Exercise aim -
Could you repeat every line below exactly, skipping the images?

Task data -
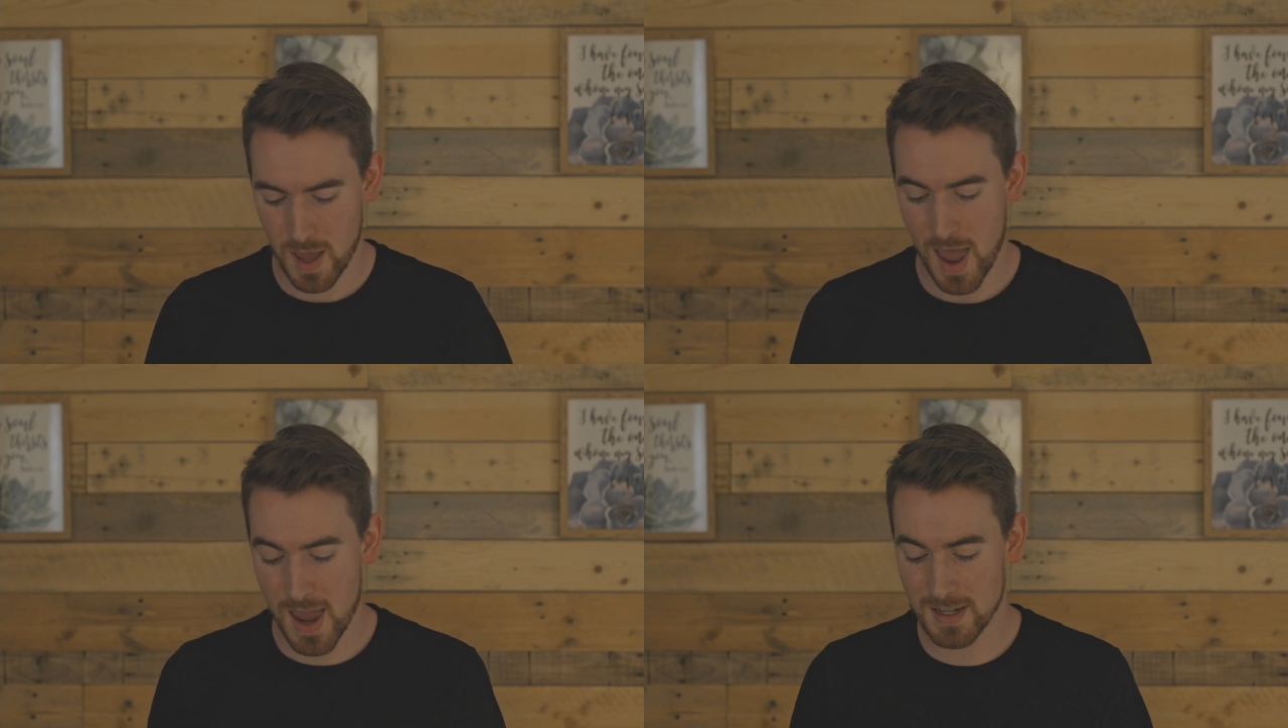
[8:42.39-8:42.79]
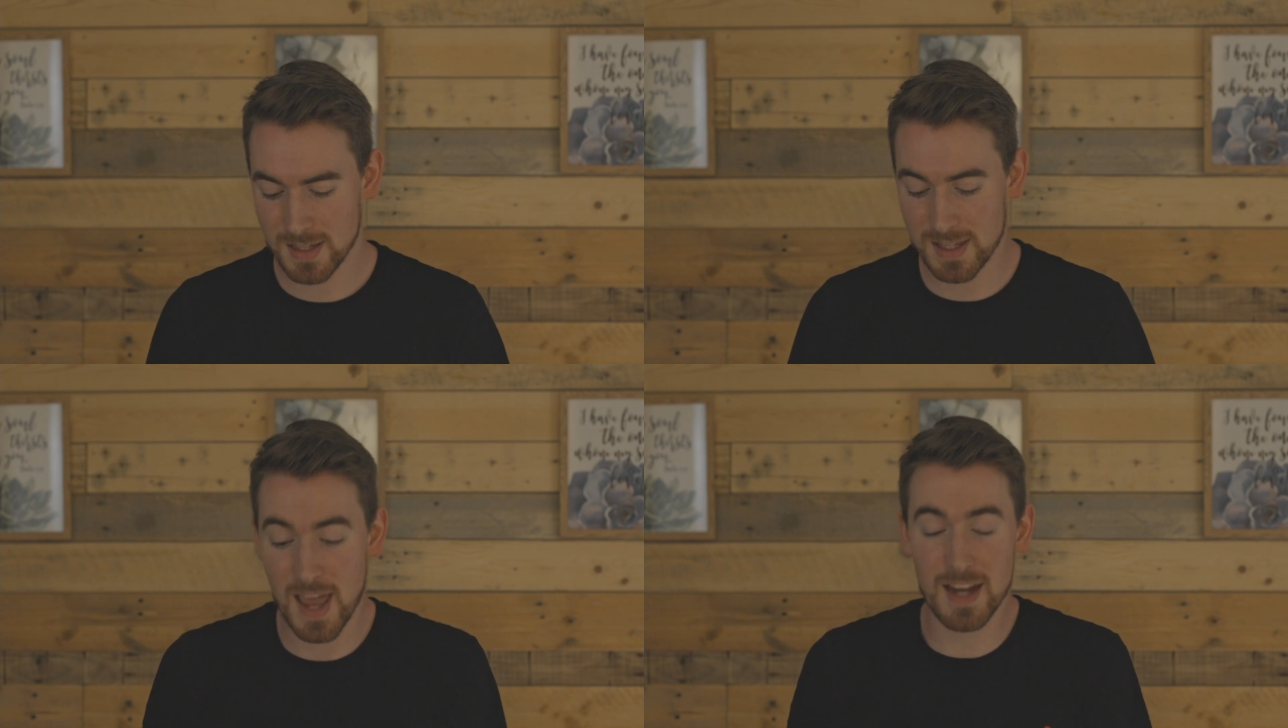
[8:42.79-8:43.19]
And
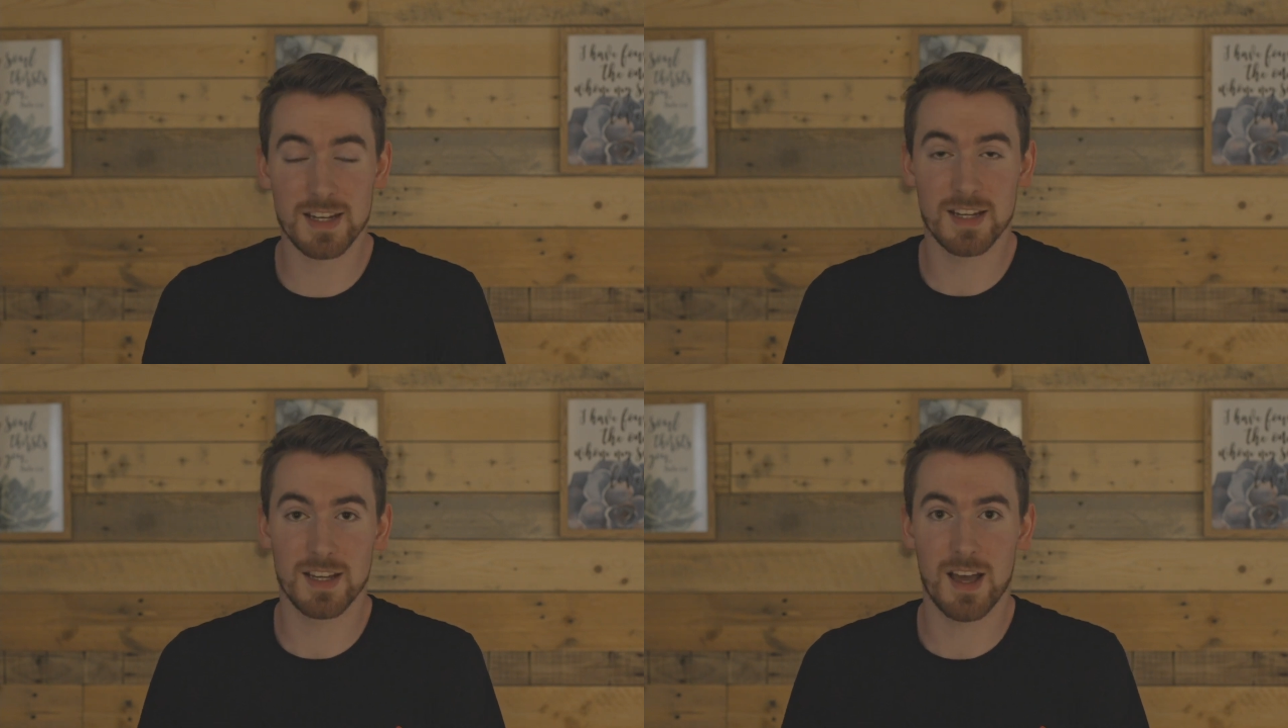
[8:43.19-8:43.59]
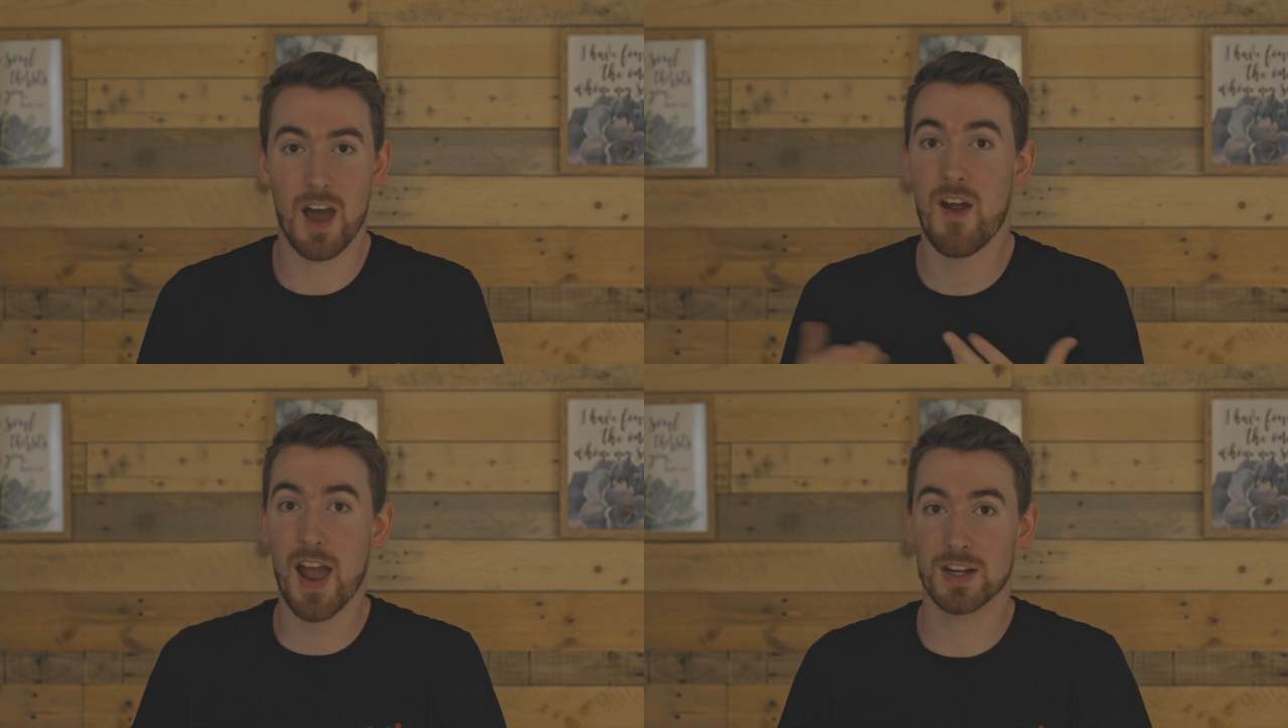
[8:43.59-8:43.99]
then
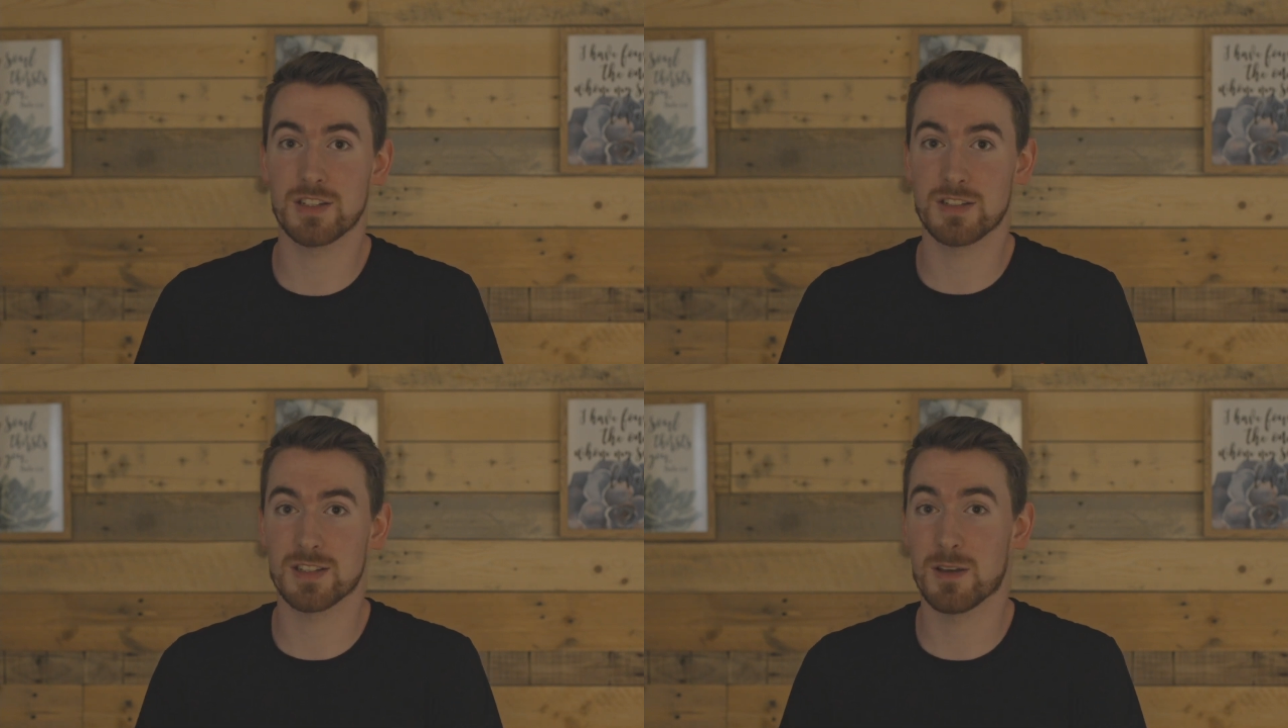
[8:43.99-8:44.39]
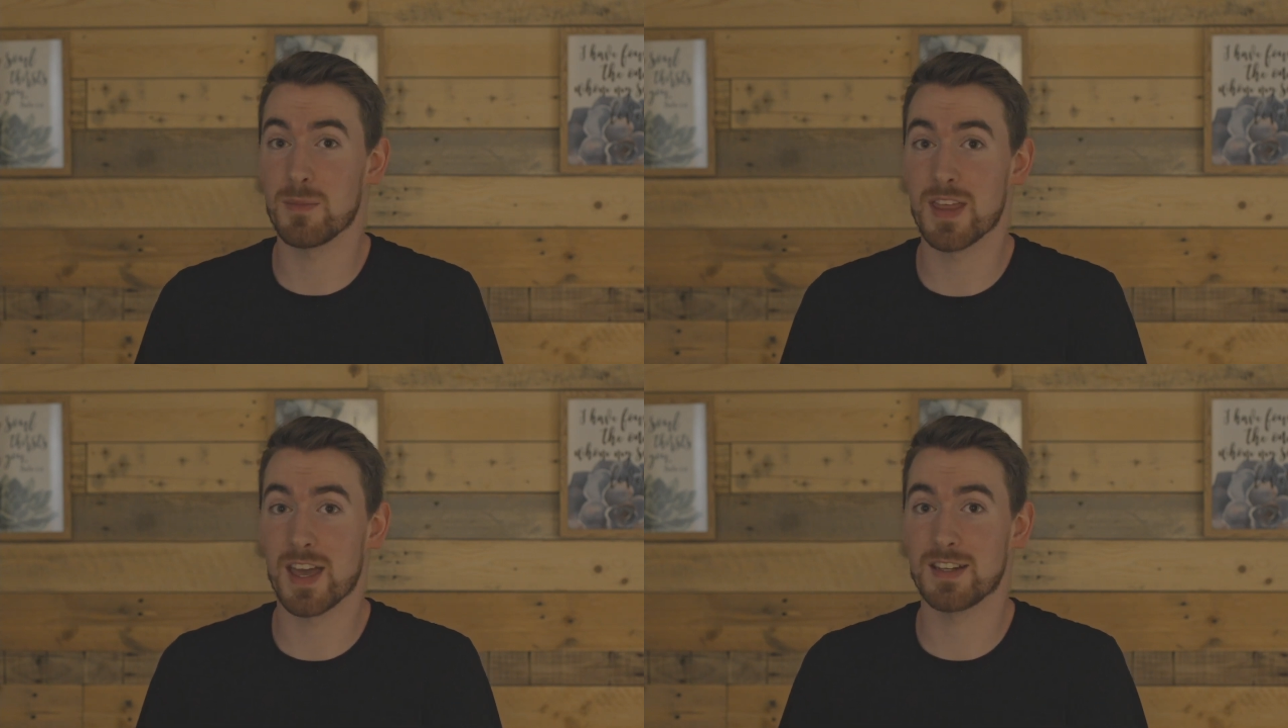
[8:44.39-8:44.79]
our actions can
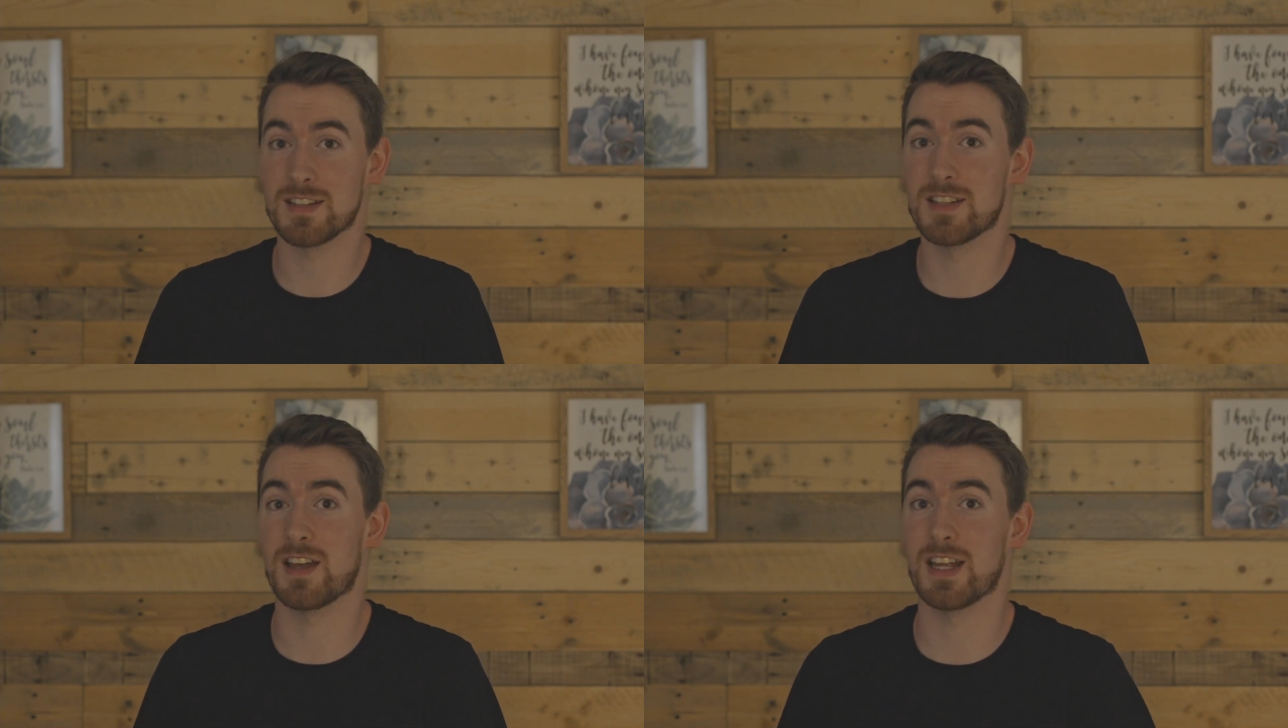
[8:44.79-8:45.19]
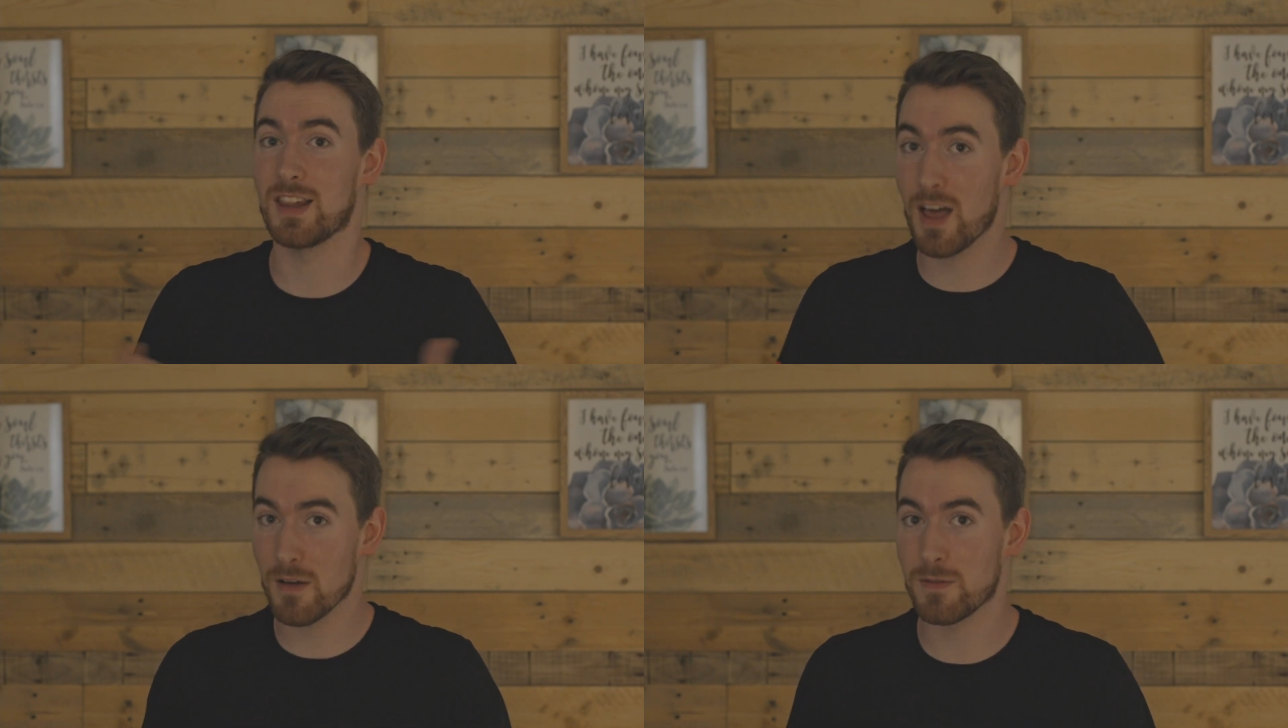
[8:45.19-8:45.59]
be then done in
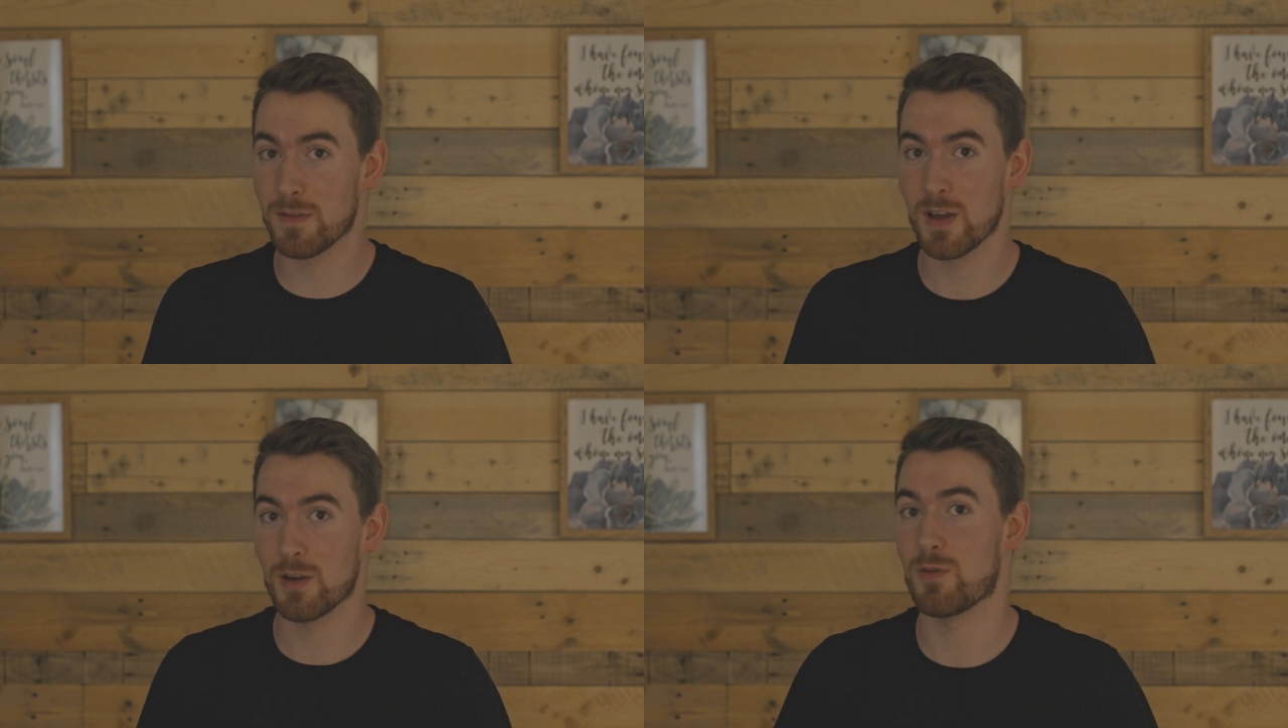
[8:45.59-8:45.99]
love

Result -
[8:42.39-8:42.79]
[8:42.79-8:43.19]
And
[8:43.19-8:43.59]
[8:43.59-8:43.99]
then
[8:43.99-8:44.39]
[8:44.39-8:44.79]
our actions can
[8:44.79-8:45.19]
[8:45.19-8:45.59]
be then done in
[8:45.59-8:45.99]
love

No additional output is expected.